======== Input data ========

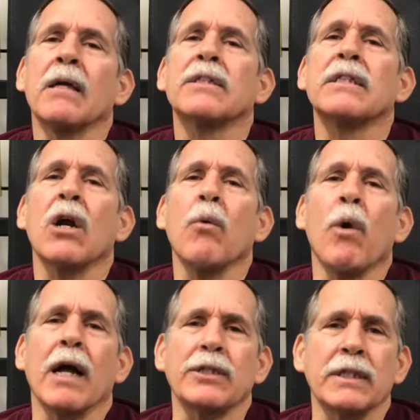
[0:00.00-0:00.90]
Start
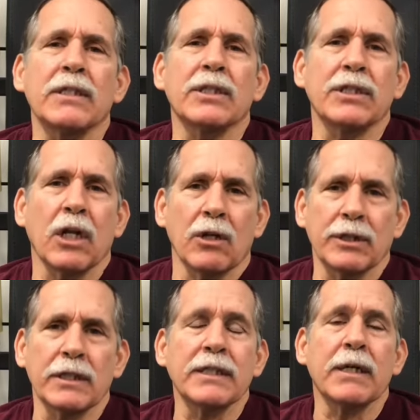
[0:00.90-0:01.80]
watching the
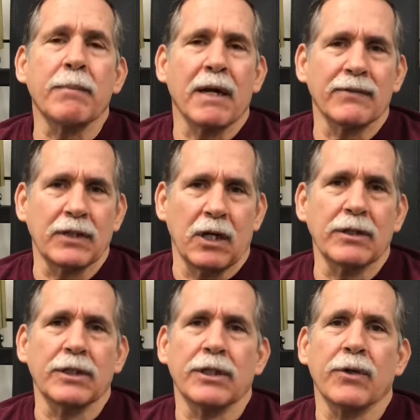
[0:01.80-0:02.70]
starches, the amount of
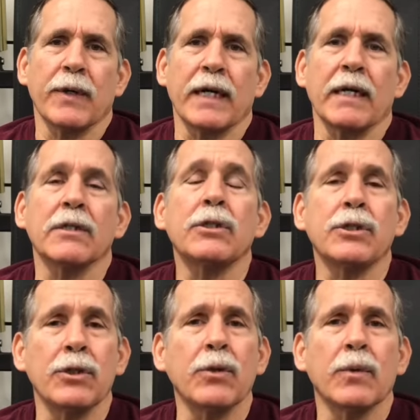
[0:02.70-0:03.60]
starches you're eating.
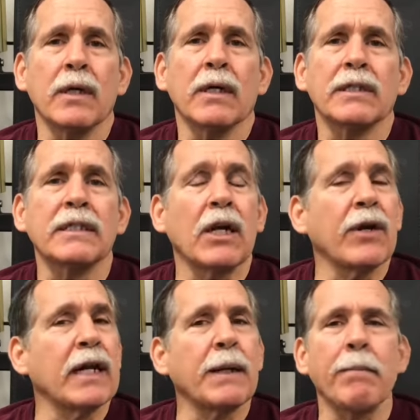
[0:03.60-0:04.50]
2,
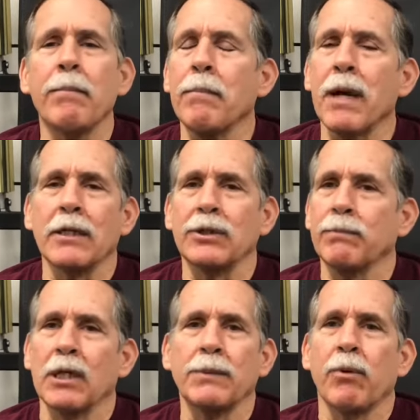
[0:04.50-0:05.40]
start eating much,
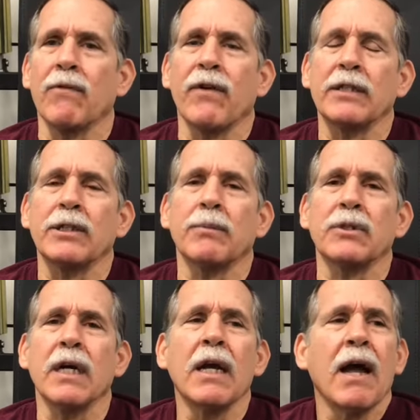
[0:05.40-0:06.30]
much more
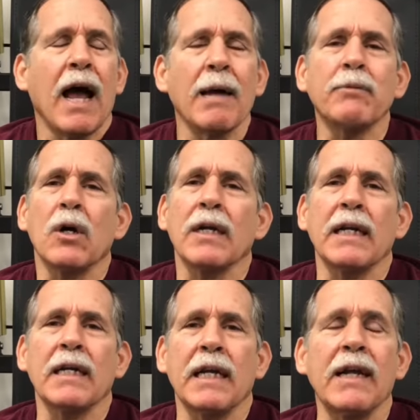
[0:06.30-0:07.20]
vegetables. I'm
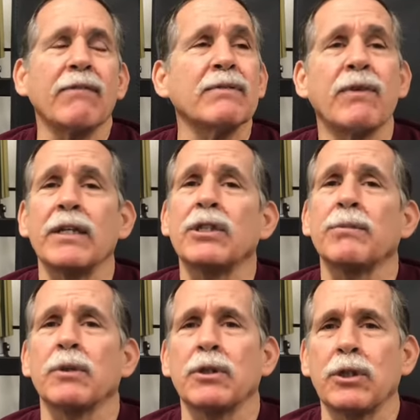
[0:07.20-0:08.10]
talking even
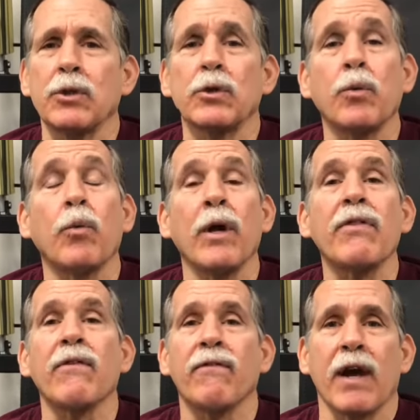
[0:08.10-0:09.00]
vegetable juice
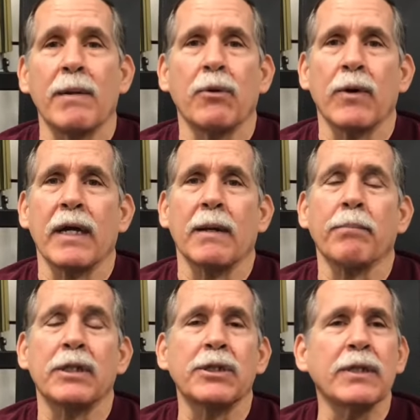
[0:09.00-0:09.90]
with the fiber in it,
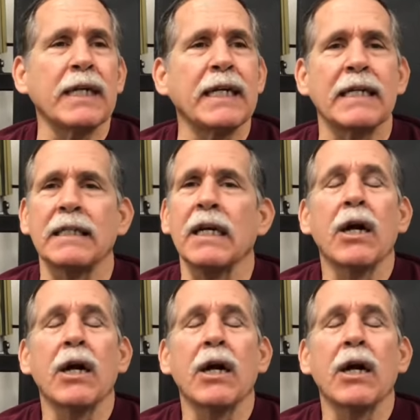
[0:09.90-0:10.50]
but you need it.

========

Problem to solve
The pictures should be dropped, and every line above should be set down again exactly.

Written response
[0:00.00-0:00.90]
Start
[0:00.90-0:01.80]
watching the
[0:01.80-0:02.70]
starches, the amount of
[0:02.70-0:03.60]
starches you're eating.
[0:03.60-0:04.50]
2,
[0:04.50-0:05.40]
start eating much,
[0:05.40-0:06.30]
much more
[0:06.30-0:07.20]
vegetables. I'm
[0:07.20-0:08.10]
talking even
[0:08.10-0:09.00]
vegetable juice
[0:09.00-0:09.90]
with the fiber in it,
[0:09.90-0:10.50]
but you need it.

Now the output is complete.